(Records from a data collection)
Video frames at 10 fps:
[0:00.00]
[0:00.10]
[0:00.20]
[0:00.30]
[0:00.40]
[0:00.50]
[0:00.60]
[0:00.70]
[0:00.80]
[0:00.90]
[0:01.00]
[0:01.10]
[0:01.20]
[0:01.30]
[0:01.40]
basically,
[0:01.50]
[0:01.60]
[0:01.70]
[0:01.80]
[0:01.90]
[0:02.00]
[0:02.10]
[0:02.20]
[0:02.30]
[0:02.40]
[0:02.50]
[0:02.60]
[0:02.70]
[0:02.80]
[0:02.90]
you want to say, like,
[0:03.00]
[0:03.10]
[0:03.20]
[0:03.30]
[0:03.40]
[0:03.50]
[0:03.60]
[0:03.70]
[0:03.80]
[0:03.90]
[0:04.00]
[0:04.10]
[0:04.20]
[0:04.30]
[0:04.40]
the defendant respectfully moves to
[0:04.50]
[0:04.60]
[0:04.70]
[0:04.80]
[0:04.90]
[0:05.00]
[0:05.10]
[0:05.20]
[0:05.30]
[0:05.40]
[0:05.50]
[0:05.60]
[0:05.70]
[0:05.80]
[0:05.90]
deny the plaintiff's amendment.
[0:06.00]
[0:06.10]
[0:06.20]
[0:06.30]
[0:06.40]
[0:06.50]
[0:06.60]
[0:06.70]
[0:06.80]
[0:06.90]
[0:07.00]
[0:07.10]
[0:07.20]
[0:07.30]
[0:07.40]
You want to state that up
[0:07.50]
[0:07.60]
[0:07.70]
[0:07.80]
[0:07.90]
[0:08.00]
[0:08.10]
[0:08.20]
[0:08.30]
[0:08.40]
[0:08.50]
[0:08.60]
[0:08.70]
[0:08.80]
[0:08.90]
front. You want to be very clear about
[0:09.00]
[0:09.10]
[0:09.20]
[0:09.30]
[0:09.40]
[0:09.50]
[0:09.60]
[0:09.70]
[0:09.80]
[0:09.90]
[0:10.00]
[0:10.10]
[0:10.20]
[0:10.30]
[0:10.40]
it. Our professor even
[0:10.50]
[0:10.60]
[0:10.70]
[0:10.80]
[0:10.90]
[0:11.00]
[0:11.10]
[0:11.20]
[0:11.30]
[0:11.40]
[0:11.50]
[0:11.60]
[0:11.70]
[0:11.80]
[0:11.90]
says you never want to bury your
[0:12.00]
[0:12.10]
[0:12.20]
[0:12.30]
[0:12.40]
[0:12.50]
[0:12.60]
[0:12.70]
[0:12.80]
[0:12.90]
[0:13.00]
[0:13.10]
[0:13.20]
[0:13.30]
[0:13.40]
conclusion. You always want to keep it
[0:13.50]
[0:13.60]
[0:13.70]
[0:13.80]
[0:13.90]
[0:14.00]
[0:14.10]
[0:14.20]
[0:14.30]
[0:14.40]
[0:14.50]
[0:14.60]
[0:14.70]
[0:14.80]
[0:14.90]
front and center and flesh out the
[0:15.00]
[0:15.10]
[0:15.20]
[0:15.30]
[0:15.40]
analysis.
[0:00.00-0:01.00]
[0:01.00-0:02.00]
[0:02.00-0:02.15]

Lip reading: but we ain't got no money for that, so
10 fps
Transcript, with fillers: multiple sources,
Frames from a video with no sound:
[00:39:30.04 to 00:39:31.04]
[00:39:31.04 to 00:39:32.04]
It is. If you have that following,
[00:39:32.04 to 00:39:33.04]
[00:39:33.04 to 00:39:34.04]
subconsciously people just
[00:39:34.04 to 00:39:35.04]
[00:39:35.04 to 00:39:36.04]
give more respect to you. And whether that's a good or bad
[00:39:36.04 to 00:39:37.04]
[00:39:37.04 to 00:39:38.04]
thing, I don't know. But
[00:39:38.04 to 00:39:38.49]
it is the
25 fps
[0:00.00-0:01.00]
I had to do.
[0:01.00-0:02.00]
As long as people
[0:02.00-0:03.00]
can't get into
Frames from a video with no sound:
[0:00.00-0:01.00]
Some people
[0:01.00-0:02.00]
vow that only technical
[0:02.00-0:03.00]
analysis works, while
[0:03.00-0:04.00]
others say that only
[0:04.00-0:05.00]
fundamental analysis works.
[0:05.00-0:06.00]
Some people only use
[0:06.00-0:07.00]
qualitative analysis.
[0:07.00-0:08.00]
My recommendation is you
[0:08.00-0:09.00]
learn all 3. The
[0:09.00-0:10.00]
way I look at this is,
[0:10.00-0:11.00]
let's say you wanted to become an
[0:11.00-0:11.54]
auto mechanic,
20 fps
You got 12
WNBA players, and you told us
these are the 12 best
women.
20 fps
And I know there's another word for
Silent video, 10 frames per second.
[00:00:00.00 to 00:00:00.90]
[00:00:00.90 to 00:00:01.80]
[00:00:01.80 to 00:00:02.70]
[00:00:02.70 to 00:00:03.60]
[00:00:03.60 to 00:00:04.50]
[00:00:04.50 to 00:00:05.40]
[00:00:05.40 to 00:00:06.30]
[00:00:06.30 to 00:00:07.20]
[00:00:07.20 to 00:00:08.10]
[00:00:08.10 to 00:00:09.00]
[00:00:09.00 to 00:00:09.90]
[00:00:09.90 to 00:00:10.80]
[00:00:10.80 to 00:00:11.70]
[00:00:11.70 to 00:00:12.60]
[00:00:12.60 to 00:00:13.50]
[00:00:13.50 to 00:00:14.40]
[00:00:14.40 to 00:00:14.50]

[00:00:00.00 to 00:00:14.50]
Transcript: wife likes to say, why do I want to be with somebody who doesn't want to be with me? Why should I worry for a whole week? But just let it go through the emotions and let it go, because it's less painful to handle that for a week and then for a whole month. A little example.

◆ Work order
Nothing in the records may be left out; reproduce them exactly.

◆ Your response
Video frames at 10 fps:
[0:00.00]
[0:00.10]
[0:00.20]
[0:00.30]
[0:00.40]
[0:00.50]
[0:00.60]
[0:00.70]
[0:00.80]
[0:00.90]
[0:01.00]
[0:01.10]
[0:01.20]
[0:01.30]
[0:01.40]
basically,
[0:01.50]
[0:01.60]
[0:01.70]
[0:01.80]
[0:01.90]
[0:02.00]
[0:02.10]
[0:02.20]
[0:02.30]
[0:02.40]
[0:02.50]
[0:02.60]
[0:02.70]
[0:02.80]
[0:02.90]
you want to say, like,
[0:03.00]
[0:03.10]
[0:03.20]
[0:03.30]
[0:03.40]
[0:03.50]
[0:03.60]
[0:03.70]
[0:03.80]
[0:03.90]
[0:04.00]
[0:04.10]
[0:04.20]
[0:04.30]
[0:04.40]
the defendant respectfully moves to
[0:04.50]
[0:04.60]
[0:04.70]
[0:04.80]
[0:04.90]
[0:05.00]
[0:05.10]
[0:05.20]
[0:05.30]
[0:05.40]
[0:05.50]
[0:05.60]
[0:05.70]
[0:05.80]
[0:05.90]
deny the plaintiff's amendment.
[0:06.00]
[0:06.10]
[0:06.20]
[0:06.30]
[0:06.40]
[0:06.50]
[0:06.60]
[0:06.70]
[0:06.80]
[0:06.90]
[0:07.00]
[0:07.10]
[0:07.20]
[0:07.30]
[0:07.40]
You want to state that up
[0:07.50]
[0:07.60]
[0:07.70]
[0:07.80]
[0:07.90]
[0:08.00]
[0:08.10]
[0:08.20]
[0:08.30]
[0:08.40]
[0:08.50]
[0:08.60]
[0:08.70]
[0:08.80]
[0:08.90]
front. You want to be very clear about
[0:09.00]
[0:09.10]
[0:09.20]
[0:09.30]
[0:09.40]
[0:09.50]
[0:09.60]
[0:09.70]
[0:09.80]
[0:09.90]
[0:10.00]
[0:10.10]
[0:10.20]
[0:10.30]
[0:10.40]
it. Our professor even
[0:10.50]
[0:10.60]
[0:10.70]
[0:10.80]
[0:10.90]
[0:11.00]
[0:11.10]
[0:11.20]
[0:11.30]
[0:11.40]
[0:11.50]
[0:11.60]
[0:11.70]
[0:11.80]
[0:11.90]
says you never want to bury your
[0:12.00]
[0:12.10]
[0:12.20]
[0:12.30]
[0:12.40]
[0:12.50]
[0:12.60]
[0:12.70]
[0:12.80]
[0:12.90]
[0:13.00]
[0:13.10]
[0:13.20]
[0:13.30]
[0:13.40]
conclusion. You always want to keep it
[0:13.50]
[0:13.60]
[0:13.70]
[0:13.80]
[0:13.90]
[0:14.00]
[0:14.10]
[0:14.20]
[0:14.30]
[0:14.40]
[0:14.50]
[0:14.60]
[0:14.70]
[0:14.80]
[0:14.90]
front and center and flesh out the
[0:15.00]
[0:15.10]
[0:15.20]
[0:15.30]
[0:15.40]
analysis.
[0:00.00-0:01.00]
[0:01.00-0:02.00]
[0:02.00-0:02.15]

Lip reading: but we ain't got no money for that, so
10 fps
Transcript, with fillers: multiple sources,
Frames from a video with no sound:
[00:39:30.04 to 00:39:31.04]
[00:39:31.04 to 00:39:32.04]
It is. If you have that following,
[00:39:32.04 to 00:39:33.04]
[00:39:33.04 to 00:39:34.04]
subconsciously people just
[00:39:34.04 to 00:39:35.04]
[00:39:35.04 to 00:39:36.04]
give more respect to you. And whether that's a good or bad
[00:39:36.04 to 00:39:37.04]
[00:39:37.04 to 00:39:38.04]
thing, I don't know. But
[00:39:38.04 to 00:39:38.49]
it is the
25 fps
[0:00.00-0:01.00]
I had to do.
[0:01.00-0:02.00]
As long as people
[0:02.00-0:03.00]
can't get into
Frames from a video with no sound:
[0:00.00-0:01.00]
Some people
[0:01.00-0:02.00]
vow that only technical
[0:02.00-0:03.00]
analysis works, while
[0:03.00-0:04.00]
others say that only
[0:04.00-0:05.00]
fundamental analysis works.
[0:05.00-0:06.00]
Some people only use
[0:06.00-0:07.00]
qualitative analysis.
[0:07.00-0:08.00]
My recommendation is you
[0:08.00-0:09.00]
learn all 3. The
[0:09.00-0:10.00]
way I look at this is,
[0:10.00-0:11.00]
let's say you wanted to become an
[0:11.00-0:11.54]
auto mechanic,
20 fps
You got 12
WNBA players, and you told us
these are the 12 best
women.
20 fps
And I know there's another word for
Silent video, 10 frames per second.
[00:00:00.00 to 00:00:00.90]
[00:00:00.90 to 00:00:01.80]
[00:00:01.80 to 00:00:02.70]
[00:00:02.70 to 00:00:03.60]
[00:00:03.60 to 00:00:04.50]
[00:00:04.50 to 00:00:05.40]
[00:00:05.40 to 00:00:06.30]
[00:00:06.30 to 00:00:07.20]
[00:00:07.20 to 00:00:08.10]
[00:00:08.10 to 00:00:09.00]
[00:00:09.00 to 00:00:09.90]
[00:00:09.90 to 00:00:10.80]
[00:00:10.80 to 00:00:11.70]
[00:00:11.70 to 00:00:12.60]
[00:00:12.60 to 00:00:13.50]
[00:00:13.50 to 00:00:14.40]
[00:00:14.40 to 00:00:14.50]

[00:00:00.00 to 00:00:14.50]
Transcript: wife likes to say, why do I want to be with somebody who doesn't want to be with me? Why should I worry for a whole week? But just let it go through the emotions and let it go, because it's less painful to handle that for a week and then for a whole month. A little example.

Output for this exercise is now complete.